“Mas a razão principal nem é essa. A razão
principal é que já não há muita gente que tenha tempo a perder com o deserto.
Não sabem para que serve e, quando me perguntam o que há lá e eu respondo
“nada”, eles riscam mentalmente essa viagem dos seus projectos. Viajam antes em
massa para onde toda a gente vai e todos se encontram. As coisas mudaram muito,
Cláudia! Todos têm terror do silêncio e da solidão e vivem
a bombardear-se de telefonemas, mensagens escritas, mails e
contactos no Facebook e nas redes sociais da Net, onde se oferecem como amigos
a quem nunca viram na vida.

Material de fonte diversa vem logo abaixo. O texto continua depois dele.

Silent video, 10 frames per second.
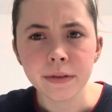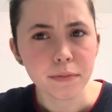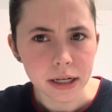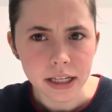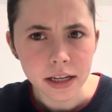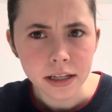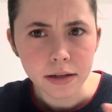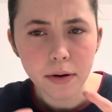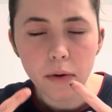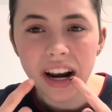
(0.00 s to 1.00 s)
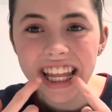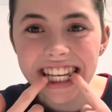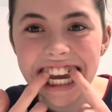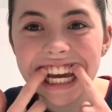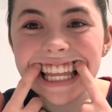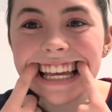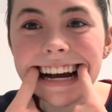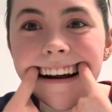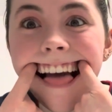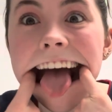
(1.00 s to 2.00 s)
prisons, but why do they take it and they
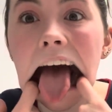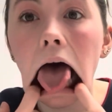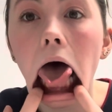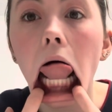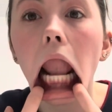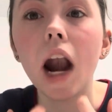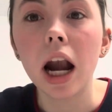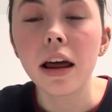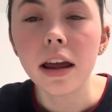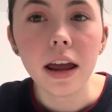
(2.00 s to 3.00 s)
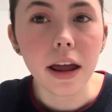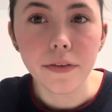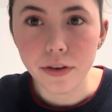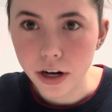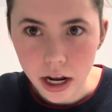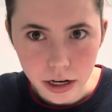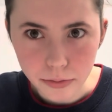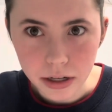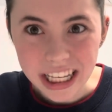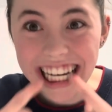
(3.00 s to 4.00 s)
don't? if they're not in the
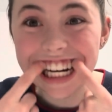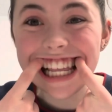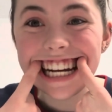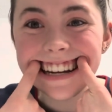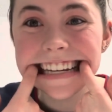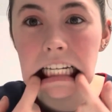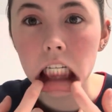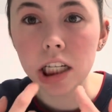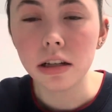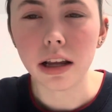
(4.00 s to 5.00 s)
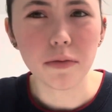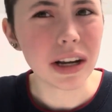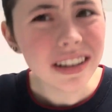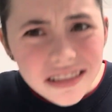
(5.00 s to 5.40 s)
person I'm gonna like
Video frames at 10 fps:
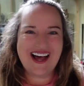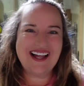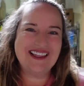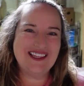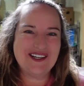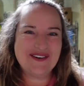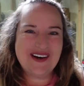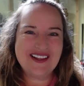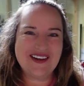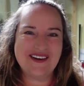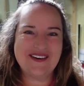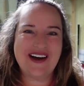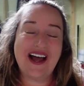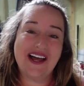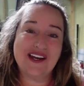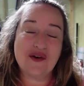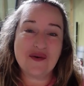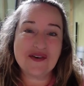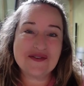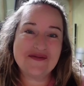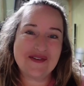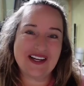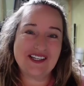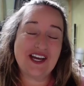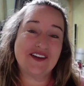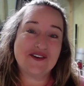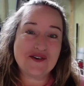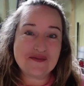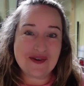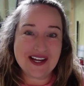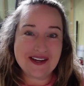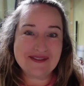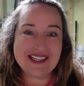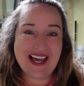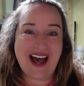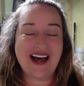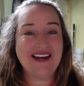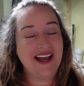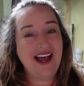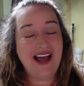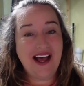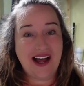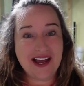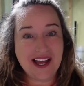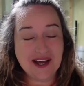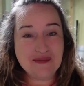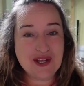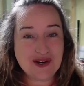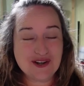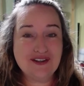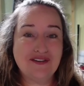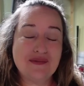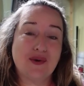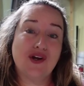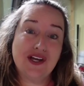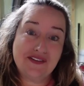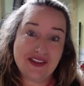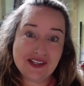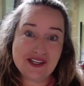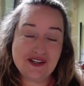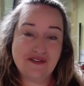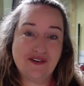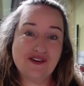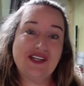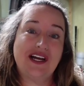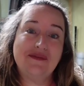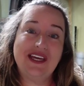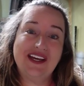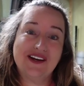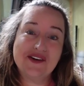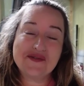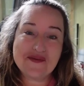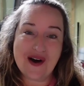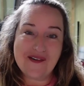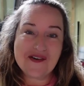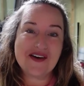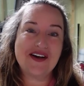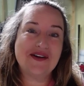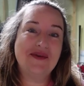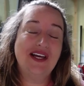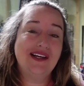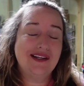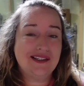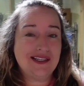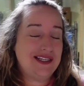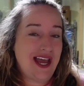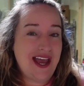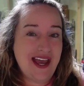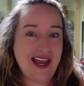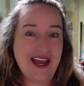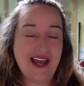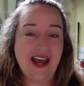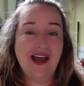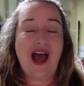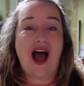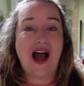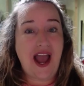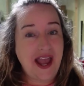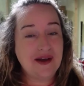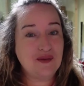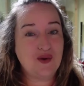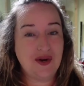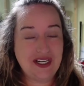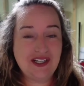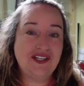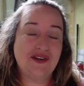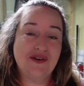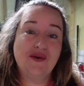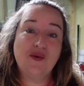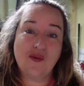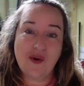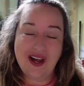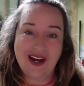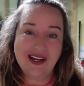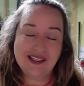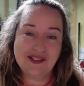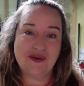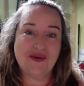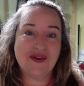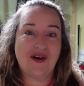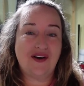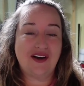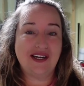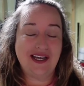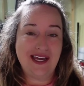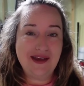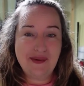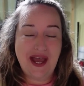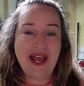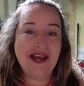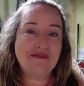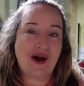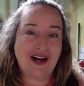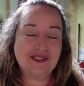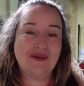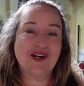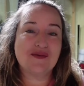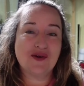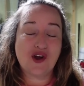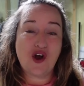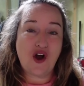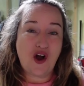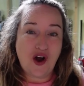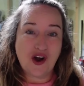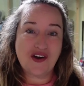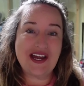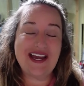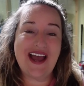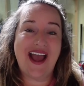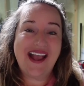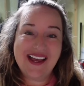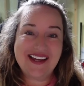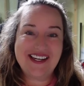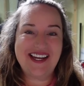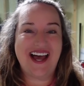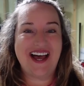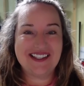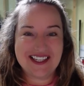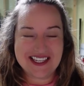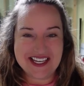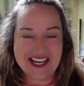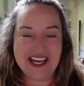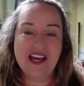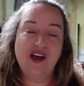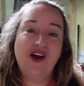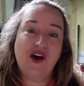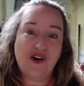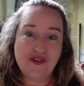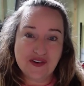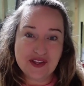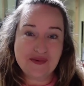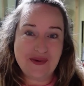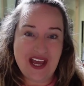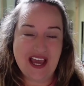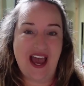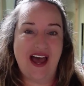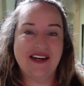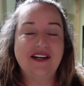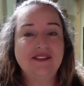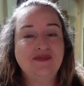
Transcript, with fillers: Hello, hello, and welcome to my channel. My name is Kat. I am the Nurse Flipper. If this is your first time here, welcome. Today, I am going to show you what I sold on eBay, Poshmark, Mercari, and Etsy over the weekend.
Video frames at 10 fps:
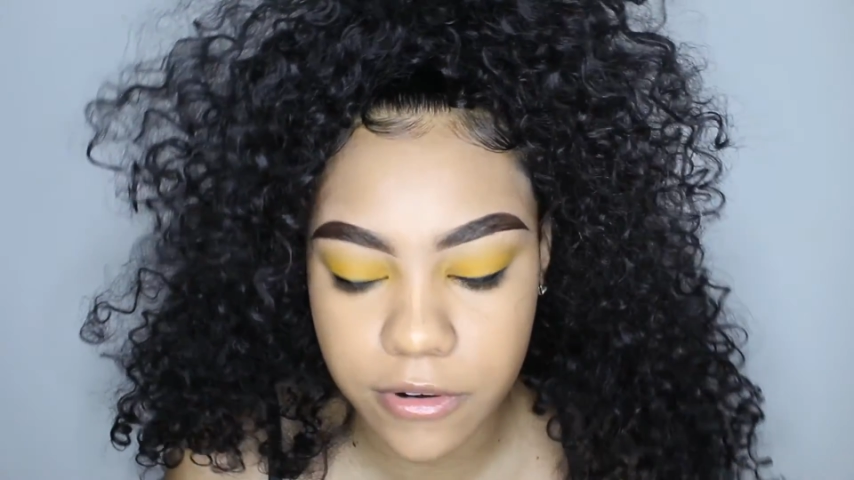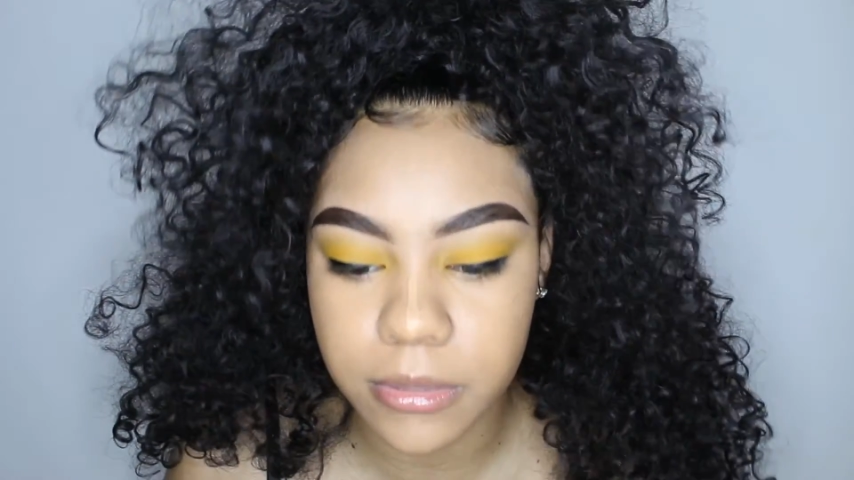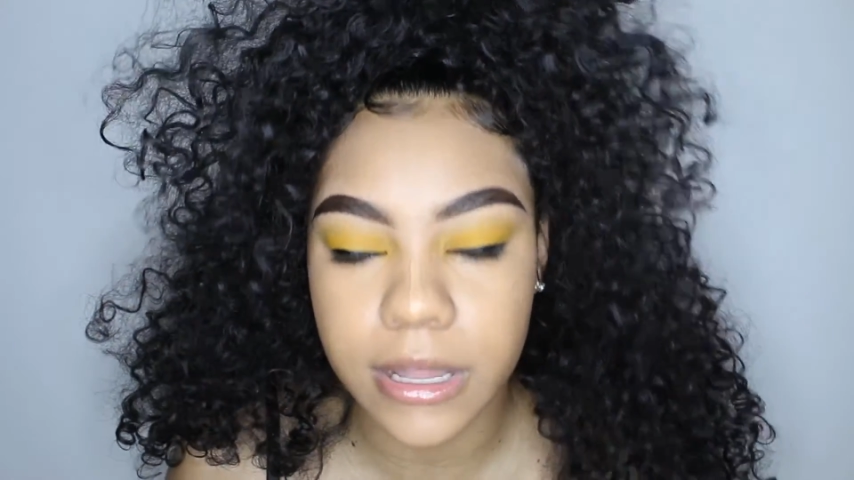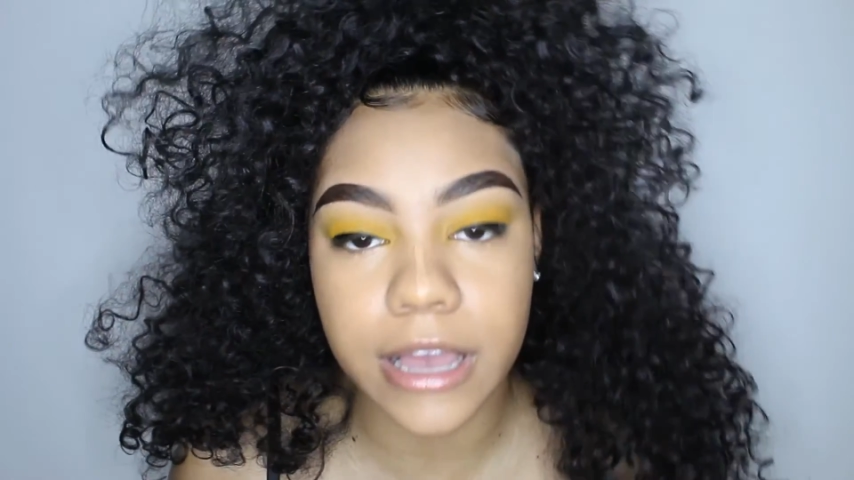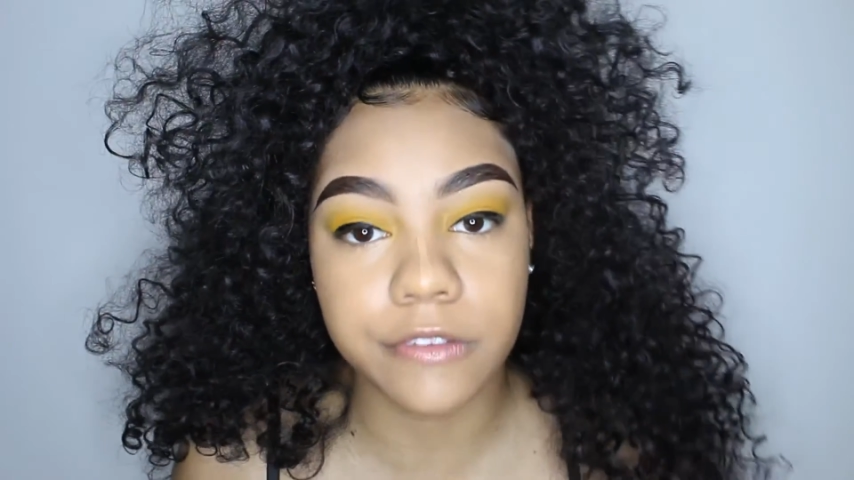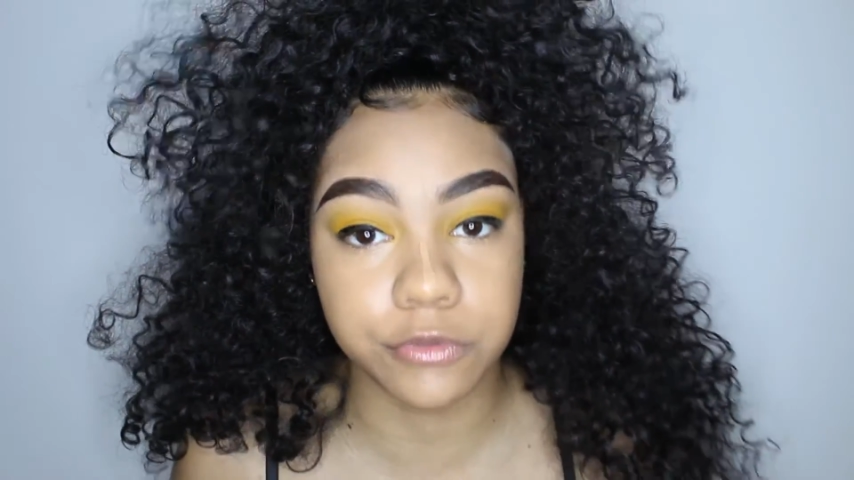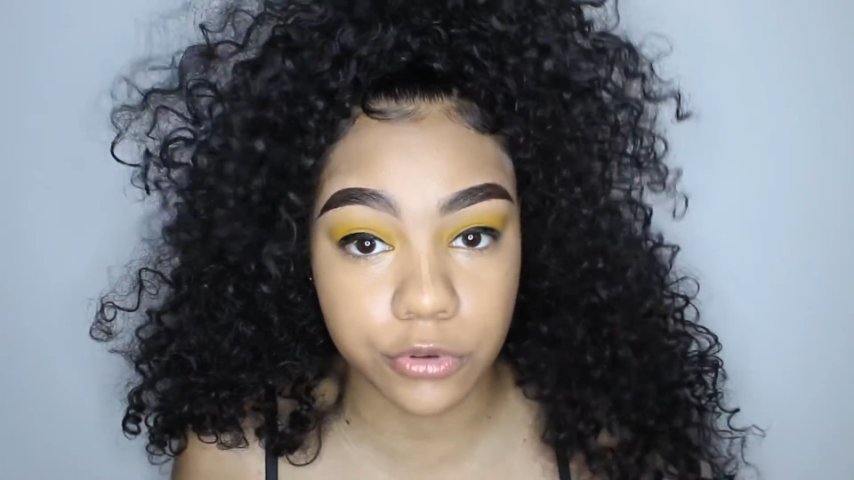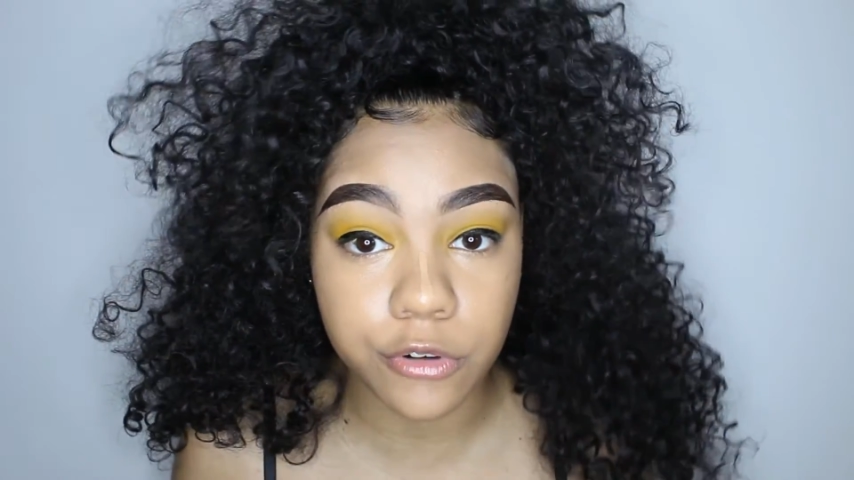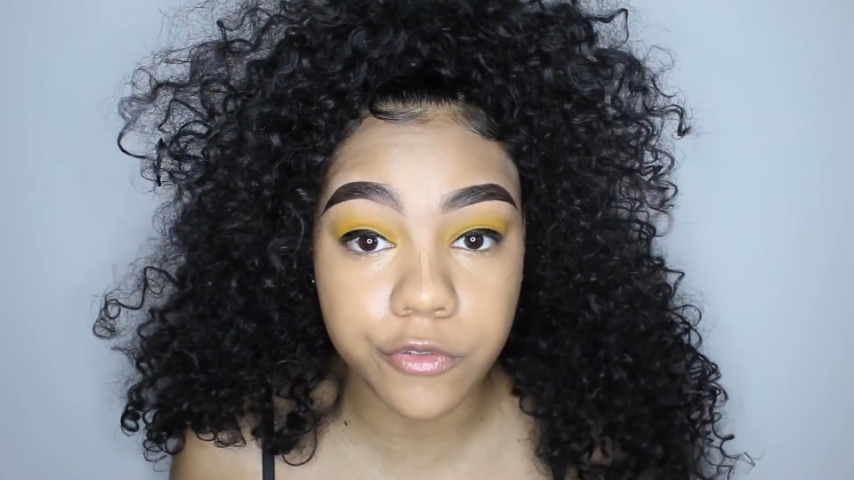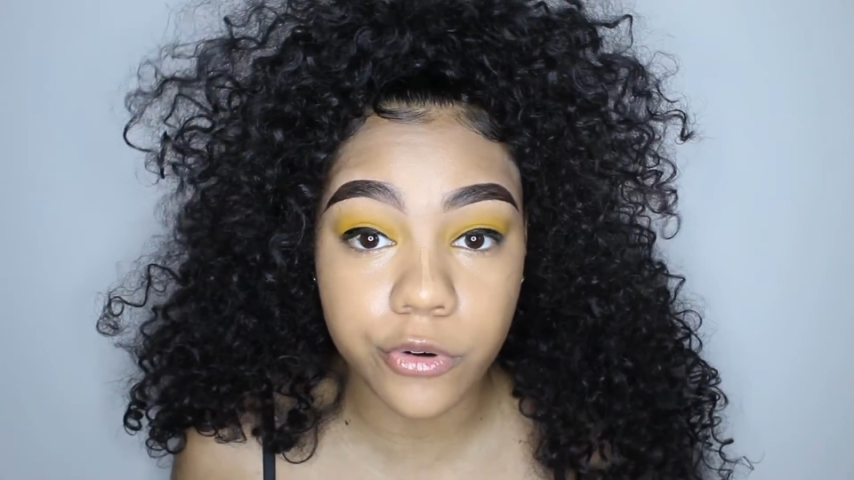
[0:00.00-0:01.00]
but like
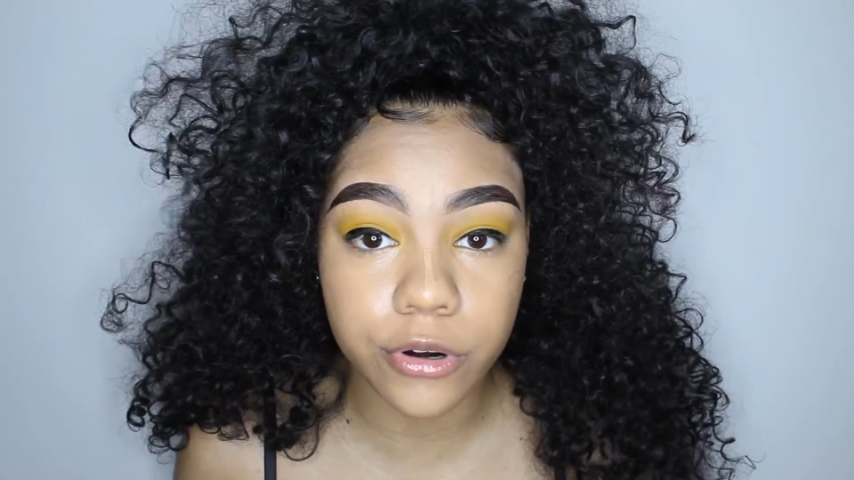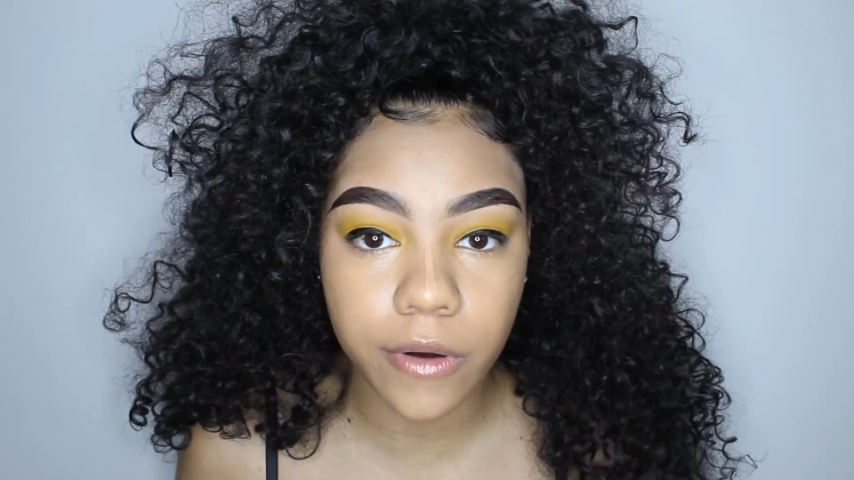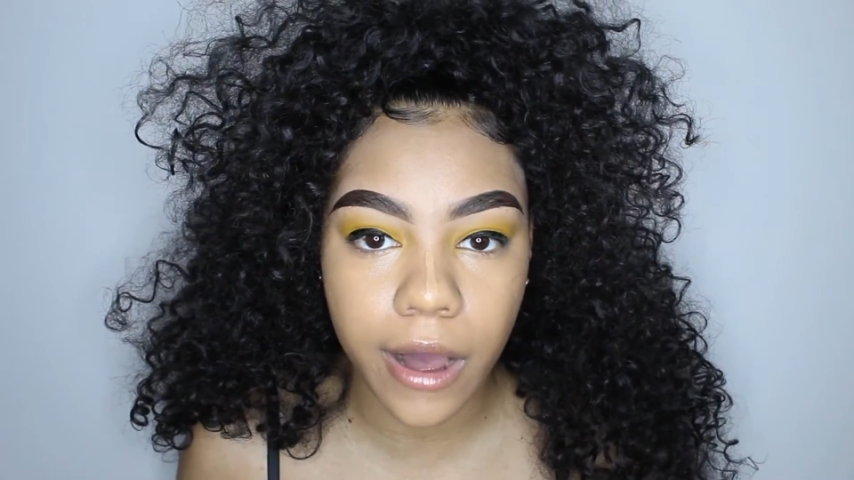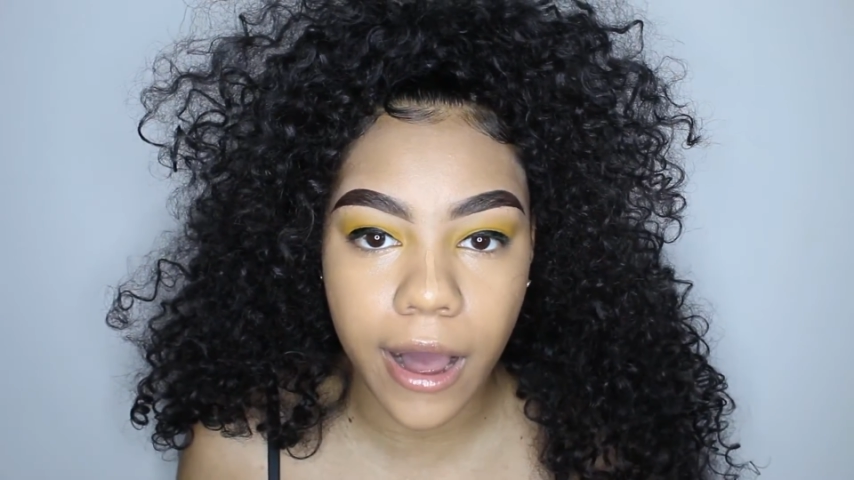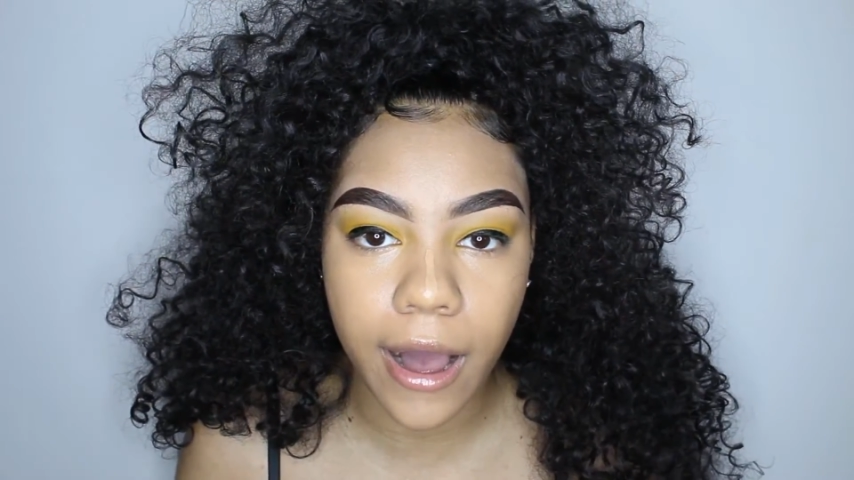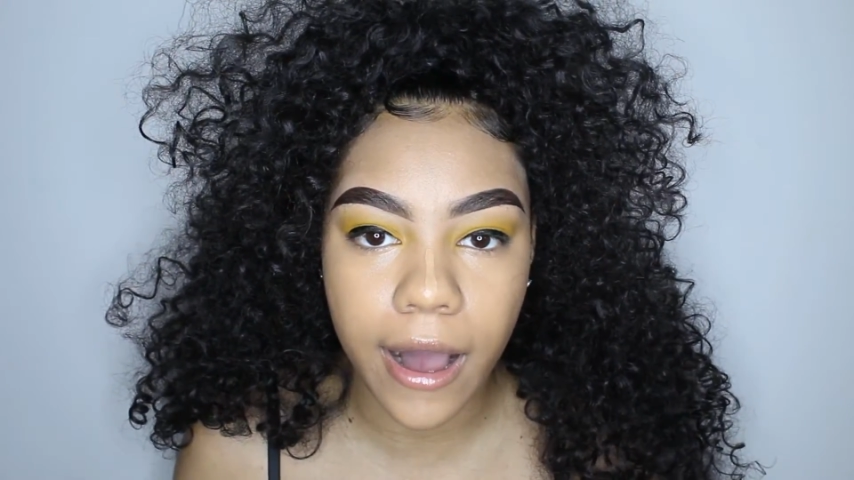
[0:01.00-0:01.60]
for real, for real,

Em vez do silêncio, falam sem cessar; em vez de se
encontrarem, contactam-se, para não perder tempo; em vez de se descobrirem,
expõem-se logo por inteiro: fotografias deles e dos filhos, das férias na neve
e das festas de amigos em casa, a biografia das suas vidas, com amores antigos
e actuais. E todos são bonitos, jovens, divertidos, “leves”, disponíveis,
sensíveis e interessantes. E por isso é que vivem esta estranha vida: porque,
muito embora julguem poder ter o mundo aos pés, não aguentam nem um dia de
solidão. Eis porque já não
há ninguém para atravessar o deserto. Ninguém capaz de enfrentar toda aquela
solidão”. (TAVARES, 2009, p. 116-117)
Miguel Sousa Tavares
(n. 1950)
Referência:
TAVARES, Miguel Sousa. No teu deserto: quase
romance. 1. ed., 2. reimp. São Paulo, SP: Companhia das Letras, 2009.